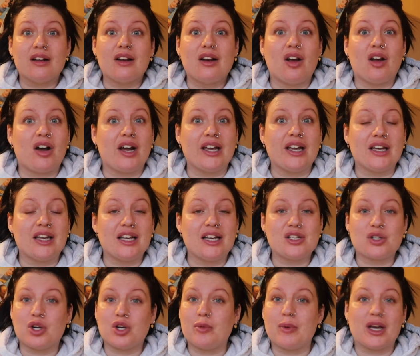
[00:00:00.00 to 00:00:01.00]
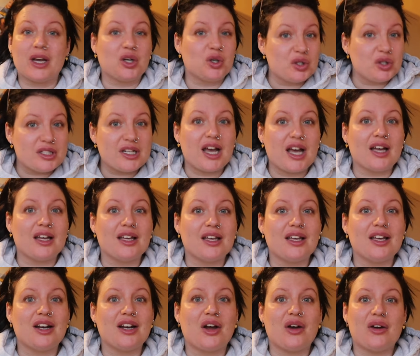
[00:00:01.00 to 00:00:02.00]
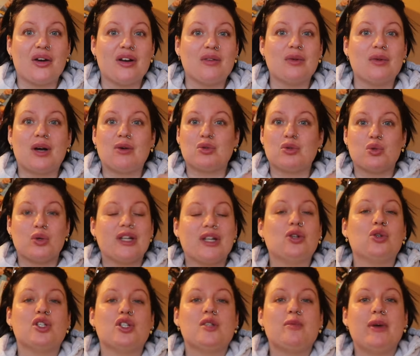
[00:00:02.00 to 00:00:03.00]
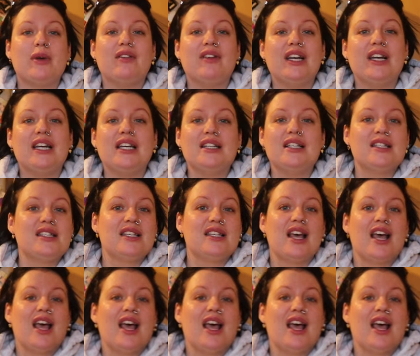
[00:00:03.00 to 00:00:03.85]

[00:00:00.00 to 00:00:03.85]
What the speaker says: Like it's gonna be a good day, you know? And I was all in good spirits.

...

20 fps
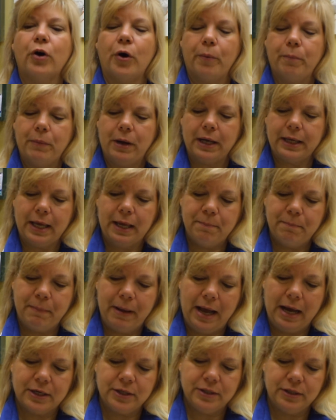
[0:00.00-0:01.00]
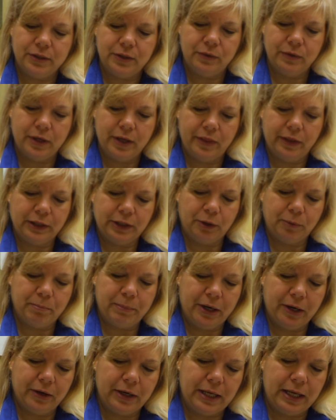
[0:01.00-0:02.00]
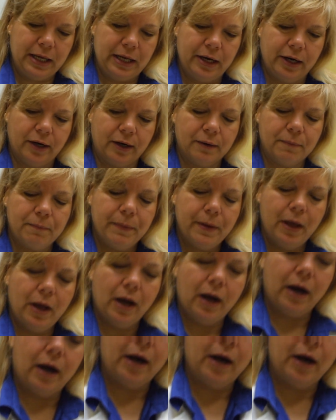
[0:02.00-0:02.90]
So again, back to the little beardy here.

Exercise objective
Give again, exactly as written above, every line from the one holding "[00:00:00.00 to 00:00:01.00]" to the one holding "What the speaker", with both ends kept and the pictures left out.

Exercise answer
[00:00:00.00 to 00:00:01.00]
[00:00:01.00 to 00:00:02.00]
[00:00:02.00 to 00:00:03.00]
[00:00:03.00 to 00:00:03.85]

[00:00:00.00 to 00:00:03.85]
What the speaker says: Like it's gonna be a good day, you know? And I was all in good spirits.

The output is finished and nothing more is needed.